▸ Your instructions
Set down each entry exactly as given; pictures should not appear in the copy.

▸ Listed records
————————
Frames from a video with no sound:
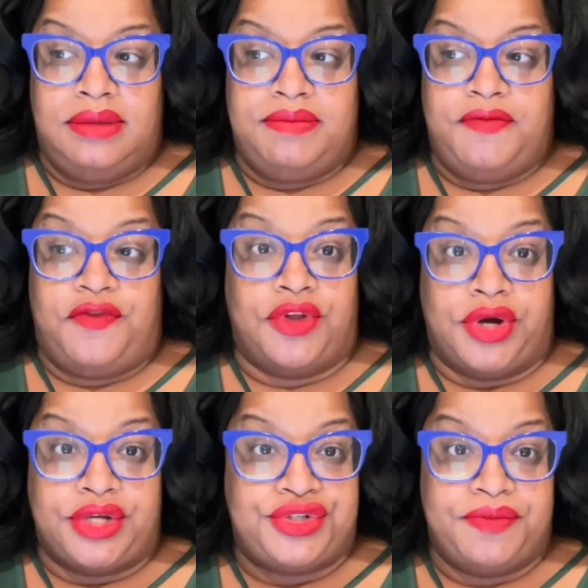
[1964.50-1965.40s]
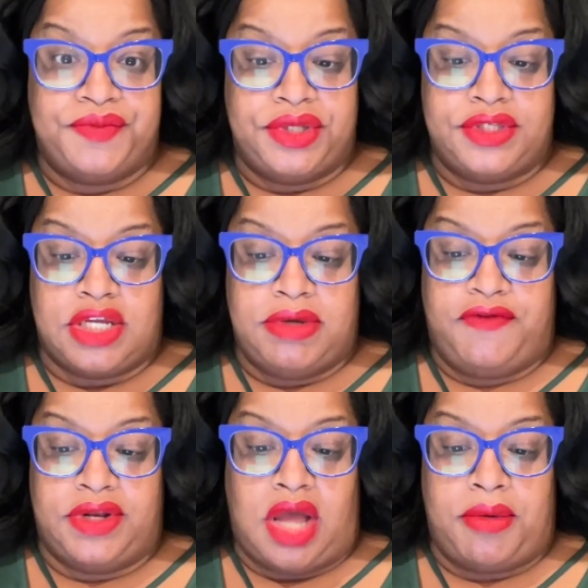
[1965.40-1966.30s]
flourish. It's going to be
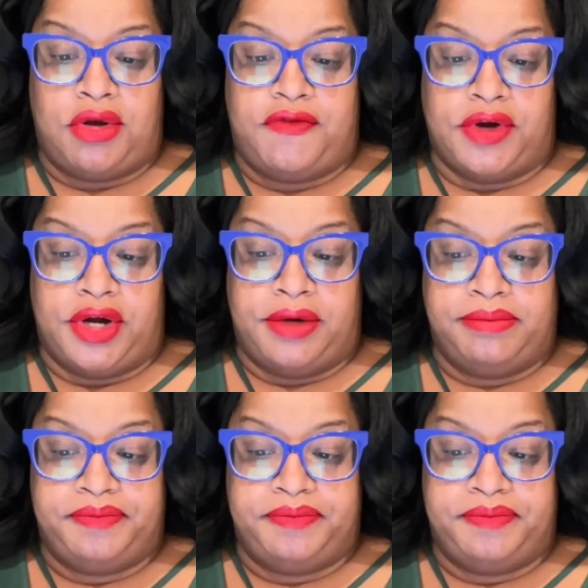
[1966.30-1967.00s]
phenomenal for her.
————————
▸ Written solution
Frames from a video with no sound:
[1964.50-1965.40s]
[1965.40-1966.30s]
flourish. It's going to be
[1966.30-1967.00s]
phenomenal for her.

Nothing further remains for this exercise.